==== Data records ====
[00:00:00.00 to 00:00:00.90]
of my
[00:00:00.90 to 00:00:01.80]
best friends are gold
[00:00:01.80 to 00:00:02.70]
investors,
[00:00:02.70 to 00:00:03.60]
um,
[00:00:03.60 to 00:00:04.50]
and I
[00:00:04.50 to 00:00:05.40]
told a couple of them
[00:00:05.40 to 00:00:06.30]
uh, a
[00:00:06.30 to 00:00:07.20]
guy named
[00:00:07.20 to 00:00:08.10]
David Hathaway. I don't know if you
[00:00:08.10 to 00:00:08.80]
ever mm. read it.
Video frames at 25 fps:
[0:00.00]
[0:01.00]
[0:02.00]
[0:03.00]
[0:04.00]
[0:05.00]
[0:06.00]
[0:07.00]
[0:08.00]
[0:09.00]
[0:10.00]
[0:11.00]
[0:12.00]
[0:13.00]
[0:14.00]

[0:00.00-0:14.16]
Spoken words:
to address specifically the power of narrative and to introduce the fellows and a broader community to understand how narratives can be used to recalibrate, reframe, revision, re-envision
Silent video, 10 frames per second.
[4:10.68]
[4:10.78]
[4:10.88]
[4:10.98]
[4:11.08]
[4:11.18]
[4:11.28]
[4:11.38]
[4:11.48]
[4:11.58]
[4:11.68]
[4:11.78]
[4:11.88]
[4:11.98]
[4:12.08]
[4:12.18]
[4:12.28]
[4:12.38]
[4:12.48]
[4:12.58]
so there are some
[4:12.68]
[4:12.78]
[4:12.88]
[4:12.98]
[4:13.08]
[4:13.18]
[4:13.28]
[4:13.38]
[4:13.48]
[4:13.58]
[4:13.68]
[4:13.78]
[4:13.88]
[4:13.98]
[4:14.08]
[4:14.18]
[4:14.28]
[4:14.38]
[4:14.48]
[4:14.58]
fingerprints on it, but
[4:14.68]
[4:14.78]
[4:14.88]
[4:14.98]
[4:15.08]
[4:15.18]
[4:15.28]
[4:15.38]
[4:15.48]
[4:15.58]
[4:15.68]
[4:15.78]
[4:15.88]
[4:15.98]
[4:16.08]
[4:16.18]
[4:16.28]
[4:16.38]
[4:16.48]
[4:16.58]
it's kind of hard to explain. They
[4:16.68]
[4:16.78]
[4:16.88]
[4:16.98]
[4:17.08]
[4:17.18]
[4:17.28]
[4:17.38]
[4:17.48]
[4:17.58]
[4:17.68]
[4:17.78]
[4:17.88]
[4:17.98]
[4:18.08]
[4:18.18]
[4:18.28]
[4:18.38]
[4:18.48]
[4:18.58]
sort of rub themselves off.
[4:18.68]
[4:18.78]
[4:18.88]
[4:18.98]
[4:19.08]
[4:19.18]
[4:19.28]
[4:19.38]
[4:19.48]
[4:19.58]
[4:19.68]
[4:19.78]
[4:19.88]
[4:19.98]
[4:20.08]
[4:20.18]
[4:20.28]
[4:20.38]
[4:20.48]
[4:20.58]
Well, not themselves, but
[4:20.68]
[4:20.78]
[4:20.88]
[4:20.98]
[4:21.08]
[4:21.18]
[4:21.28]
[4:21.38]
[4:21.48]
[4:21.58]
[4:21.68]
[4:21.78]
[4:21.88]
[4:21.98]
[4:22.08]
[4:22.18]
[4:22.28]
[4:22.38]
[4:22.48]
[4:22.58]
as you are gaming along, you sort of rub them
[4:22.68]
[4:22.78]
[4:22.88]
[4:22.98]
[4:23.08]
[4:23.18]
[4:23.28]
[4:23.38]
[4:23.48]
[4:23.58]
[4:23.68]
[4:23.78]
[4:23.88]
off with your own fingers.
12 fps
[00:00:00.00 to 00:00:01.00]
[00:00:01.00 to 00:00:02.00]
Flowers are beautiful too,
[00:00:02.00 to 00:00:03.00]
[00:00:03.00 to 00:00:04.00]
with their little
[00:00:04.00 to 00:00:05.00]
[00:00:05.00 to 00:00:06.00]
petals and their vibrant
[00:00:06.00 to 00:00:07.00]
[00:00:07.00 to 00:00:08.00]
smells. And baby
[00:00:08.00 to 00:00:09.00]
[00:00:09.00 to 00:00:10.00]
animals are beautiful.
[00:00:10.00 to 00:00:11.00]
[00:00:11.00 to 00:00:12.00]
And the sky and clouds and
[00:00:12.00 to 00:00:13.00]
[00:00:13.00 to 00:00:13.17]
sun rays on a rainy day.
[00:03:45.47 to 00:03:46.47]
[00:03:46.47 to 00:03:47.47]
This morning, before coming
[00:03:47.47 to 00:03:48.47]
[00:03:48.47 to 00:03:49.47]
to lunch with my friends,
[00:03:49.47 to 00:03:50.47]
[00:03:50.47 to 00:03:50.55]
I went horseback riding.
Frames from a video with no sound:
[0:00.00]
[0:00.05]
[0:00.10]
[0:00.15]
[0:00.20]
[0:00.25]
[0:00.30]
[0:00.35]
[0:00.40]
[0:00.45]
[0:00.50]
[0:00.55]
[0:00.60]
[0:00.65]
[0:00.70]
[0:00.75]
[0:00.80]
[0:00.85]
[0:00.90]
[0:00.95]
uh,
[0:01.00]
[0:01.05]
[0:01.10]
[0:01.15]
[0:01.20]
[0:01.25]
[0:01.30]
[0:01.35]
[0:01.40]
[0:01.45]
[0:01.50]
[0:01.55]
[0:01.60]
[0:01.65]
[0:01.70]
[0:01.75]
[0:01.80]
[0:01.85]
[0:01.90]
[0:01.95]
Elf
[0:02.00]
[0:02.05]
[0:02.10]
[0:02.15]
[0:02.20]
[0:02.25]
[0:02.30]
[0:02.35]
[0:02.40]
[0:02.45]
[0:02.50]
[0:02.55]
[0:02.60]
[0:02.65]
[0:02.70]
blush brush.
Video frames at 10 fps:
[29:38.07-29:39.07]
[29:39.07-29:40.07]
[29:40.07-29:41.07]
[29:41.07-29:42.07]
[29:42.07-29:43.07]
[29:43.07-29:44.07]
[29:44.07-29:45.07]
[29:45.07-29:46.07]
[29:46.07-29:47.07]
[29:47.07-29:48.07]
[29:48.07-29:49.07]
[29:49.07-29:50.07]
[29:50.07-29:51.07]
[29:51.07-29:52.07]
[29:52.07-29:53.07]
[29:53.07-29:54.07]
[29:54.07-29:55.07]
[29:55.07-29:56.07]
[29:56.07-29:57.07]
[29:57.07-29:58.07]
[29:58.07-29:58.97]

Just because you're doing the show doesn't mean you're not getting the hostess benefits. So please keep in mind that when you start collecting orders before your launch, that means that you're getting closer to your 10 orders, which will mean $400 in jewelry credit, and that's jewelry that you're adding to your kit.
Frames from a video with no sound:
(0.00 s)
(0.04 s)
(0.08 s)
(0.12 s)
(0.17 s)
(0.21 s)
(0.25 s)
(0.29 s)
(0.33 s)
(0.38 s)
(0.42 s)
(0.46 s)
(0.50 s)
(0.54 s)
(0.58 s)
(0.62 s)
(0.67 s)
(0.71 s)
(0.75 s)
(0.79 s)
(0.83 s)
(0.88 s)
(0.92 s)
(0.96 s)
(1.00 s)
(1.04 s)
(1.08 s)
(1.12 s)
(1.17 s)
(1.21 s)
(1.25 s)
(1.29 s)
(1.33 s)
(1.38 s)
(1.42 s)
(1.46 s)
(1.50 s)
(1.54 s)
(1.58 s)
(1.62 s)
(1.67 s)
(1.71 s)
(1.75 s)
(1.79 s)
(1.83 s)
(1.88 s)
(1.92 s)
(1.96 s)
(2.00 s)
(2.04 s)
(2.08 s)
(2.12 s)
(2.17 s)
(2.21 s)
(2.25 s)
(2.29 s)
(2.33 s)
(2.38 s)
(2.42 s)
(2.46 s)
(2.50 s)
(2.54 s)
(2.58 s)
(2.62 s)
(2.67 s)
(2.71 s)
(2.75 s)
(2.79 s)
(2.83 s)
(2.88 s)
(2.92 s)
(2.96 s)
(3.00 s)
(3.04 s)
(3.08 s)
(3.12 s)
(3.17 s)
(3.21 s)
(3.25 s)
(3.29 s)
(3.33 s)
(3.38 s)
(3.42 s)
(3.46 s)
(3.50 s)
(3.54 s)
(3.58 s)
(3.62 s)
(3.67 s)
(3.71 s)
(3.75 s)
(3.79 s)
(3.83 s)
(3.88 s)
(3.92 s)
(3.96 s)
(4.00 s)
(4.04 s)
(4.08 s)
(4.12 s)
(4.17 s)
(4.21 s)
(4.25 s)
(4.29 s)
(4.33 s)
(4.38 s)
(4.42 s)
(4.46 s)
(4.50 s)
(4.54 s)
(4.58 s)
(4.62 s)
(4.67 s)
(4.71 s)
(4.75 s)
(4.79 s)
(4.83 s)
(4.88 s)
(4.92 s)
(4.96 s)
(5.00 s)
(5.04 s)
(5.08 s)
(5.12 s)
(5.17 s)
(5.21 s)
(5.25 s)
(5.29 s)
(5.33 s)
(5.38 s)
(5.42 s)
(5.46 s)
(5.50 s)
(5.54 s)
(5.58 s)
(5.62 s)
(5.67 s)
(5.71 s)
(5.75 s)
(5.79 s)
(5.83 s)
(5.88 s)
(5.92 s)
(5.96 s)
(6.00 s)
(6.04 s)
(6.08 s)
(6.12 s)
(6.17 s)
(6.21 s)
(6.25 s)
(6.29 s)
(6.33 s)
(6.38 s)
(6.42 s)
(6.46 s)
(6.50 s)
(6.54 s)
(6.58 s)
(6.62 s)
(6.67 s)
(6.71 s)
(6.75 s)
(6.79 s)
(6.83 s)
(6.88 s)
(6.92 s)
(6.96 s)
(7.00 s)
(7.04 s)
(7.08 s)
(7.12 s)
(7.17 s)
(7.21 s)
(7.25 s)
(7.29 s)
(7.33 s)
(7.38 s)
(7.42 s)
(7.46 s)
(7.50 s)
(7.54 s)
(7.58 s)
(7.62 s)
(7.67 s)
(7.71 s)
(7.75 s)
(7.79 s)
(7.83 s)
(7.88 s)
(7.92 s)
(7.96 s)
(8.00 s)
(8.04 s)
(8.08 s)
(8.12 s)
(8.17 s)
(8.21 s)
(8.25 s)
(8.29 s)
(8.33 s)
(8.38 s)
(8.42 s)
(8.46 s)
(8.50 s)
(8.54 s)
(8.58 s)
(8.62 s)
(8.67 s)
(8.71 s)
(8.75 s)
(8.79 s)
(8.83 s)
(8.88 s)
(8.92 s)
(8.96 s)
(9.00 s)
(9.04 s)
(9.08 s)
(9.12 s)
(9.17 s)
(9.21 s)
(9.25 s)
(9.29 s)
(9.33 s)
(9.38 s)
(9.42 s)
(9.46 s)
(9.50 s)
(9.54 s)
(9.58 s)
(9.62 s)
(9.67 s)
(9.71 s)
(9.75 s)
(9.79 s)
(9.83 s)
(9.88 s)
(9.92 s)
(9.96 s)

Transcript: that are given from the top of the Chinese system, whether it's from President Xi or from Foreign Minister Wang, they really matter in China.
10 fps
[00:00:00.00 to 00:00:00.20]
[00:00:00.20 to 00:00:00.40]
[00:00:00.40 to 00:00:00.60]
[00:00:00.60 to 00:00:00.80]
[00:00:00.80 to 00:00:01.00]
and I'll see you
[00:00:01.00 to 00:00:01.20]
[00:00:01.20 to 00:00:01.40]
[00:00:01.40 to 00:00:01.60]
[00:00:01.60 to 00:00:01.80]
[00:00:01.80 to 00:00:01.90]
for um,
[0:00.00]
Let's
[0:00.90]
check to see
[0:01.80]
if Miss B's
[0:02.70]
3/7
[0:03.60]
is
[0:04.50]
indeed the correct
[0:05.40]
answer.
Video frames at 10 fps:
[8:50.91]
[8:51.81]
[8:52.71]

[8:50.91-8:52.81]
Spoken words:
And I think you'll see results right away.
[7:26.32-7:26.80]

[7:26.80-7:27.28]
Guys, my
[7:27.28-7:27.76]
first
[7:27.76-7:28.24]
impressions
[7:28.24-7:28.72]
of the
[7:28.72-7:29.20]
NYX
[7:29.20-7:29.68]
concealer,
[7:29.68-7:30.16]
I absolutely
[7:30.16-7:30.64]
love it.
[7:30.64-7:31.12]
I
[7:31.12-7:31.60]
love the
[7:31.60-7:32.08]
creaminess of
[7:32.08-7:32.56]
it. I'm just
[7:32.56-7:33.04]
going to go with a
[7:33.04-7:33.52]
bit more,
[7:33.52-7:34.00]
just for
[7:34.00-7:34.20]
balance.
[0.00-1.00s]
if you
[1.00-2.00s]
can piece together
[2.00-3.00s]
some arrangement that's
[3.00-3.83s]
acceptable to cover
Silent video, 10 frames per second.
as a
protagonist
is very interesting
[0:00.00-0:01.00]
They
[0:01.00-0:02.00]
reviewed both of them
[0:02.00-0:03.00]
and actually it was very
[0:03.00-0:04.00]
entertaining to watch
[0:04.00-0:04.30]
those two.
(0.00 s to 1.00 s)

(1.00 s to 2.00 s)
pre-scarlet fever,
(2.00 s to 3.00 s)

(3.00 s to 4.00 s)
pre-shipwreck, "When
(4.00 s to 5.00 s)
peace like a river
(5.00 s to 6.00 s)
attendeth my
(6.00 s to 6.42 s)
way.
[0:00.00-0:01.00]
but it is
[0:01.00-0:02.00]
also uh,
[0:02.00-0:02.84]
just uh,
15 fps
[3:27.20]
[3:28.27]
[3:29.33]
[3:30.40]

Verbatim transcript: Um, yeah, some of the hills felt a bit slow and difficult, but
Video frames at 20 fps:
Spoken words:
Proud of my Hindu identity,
====
| What to produce |
Set down, exactly as they appear above, all lines from the one that has "[29:54.07-29:55.07]" down to the one that has "[29:57.07-29:58.07]", including those two and no others.

| Written solution |
[29:54.07-29:55.07]
[29:55.07-29:56.07]
[29:56.07-29:57.07]
[29:57.07-29:58.07]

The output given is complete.